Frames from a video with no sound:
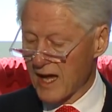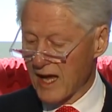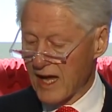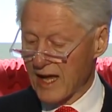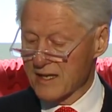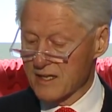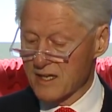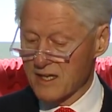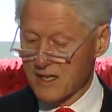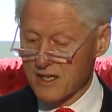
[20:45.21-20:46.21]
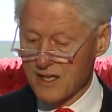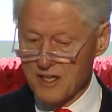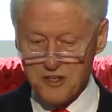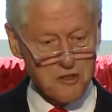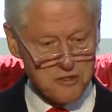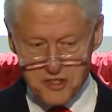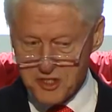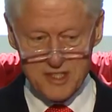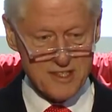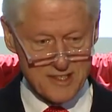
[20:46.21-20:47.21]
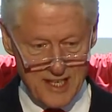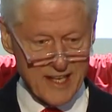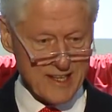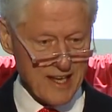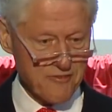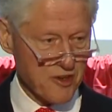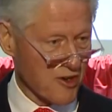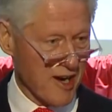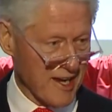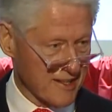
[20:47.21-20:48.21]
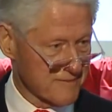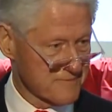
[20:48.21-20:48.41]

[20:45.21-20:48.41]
And you shouldn't take that for granted.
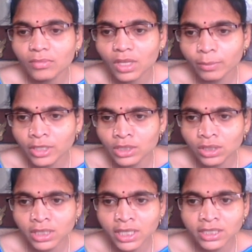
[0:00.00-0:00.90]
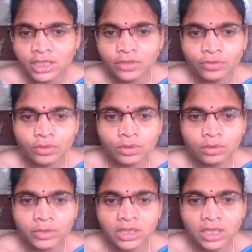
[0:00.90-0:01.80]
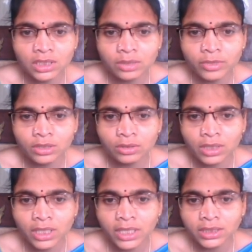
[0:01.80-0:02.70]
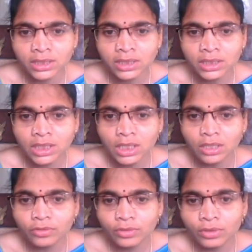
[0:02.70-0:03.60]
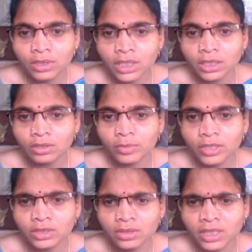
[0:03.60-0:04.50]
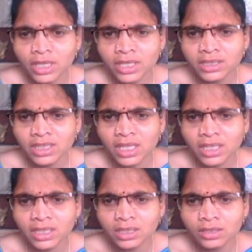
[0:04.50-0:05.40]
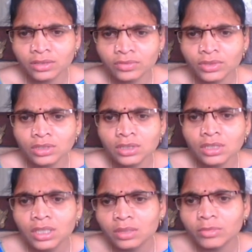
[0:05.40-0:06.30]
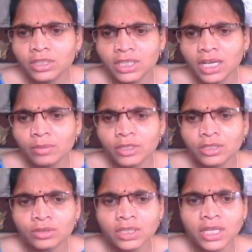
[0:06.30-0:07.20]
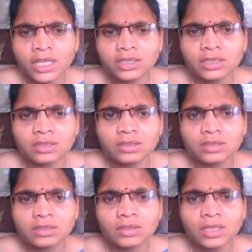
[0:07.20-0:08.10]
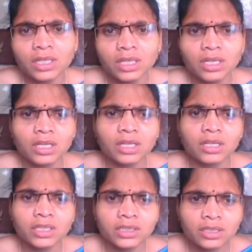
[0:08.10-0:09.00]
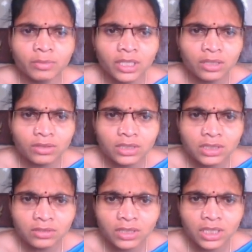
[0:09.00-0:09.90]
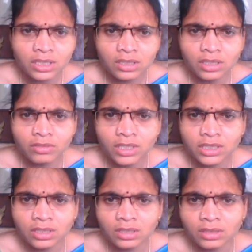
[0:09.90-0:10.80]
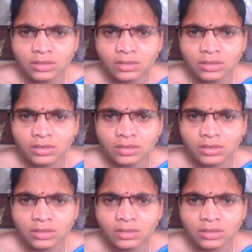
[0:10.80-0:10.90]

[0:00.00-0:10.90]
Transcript: benzoic acid, 4 methoxybenzoic acid, 4 nitrobenzoic acid, and 4 methyl benzoic acid. Okay, next remaining questions: write the equation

Task item: Every entry above has to be repeated exactly, apart from its pictures.

Solution to the exercise:
Frames from a video with no sound:
[20:45.21-20:46.21]
[20:46.21-20:47.21]
[20:47.21-20:48.21]
[20:48.21-20:48.41]

[20:45.21-20:48.41]
And you shouldn't take that for granted.
[0:00.00-0:00.90]
[0:00.90-0:01.80]
[0:01.80-0:02.70]
[0:02.70-0:03.60]
[0:03.60-0:04.50]
[0:04.50-0:05.40]
[0:05.40-0:06.30]
[0:06.30-0:07.20]
[0:07.20-0:08.10]
[0:08.10-0:09.00]
[0:09.00-0:09.90]
[0:09.90-0:10.80]
[0:10.80-0:10.90]

[0:00.00-0:10.90]
Transcript: benzoic acid, 4 methoxybenzoic acid, 4 nitrobenzoic acid, and 4 methyl benzoic acid. Okay, next remaining questions: write the equation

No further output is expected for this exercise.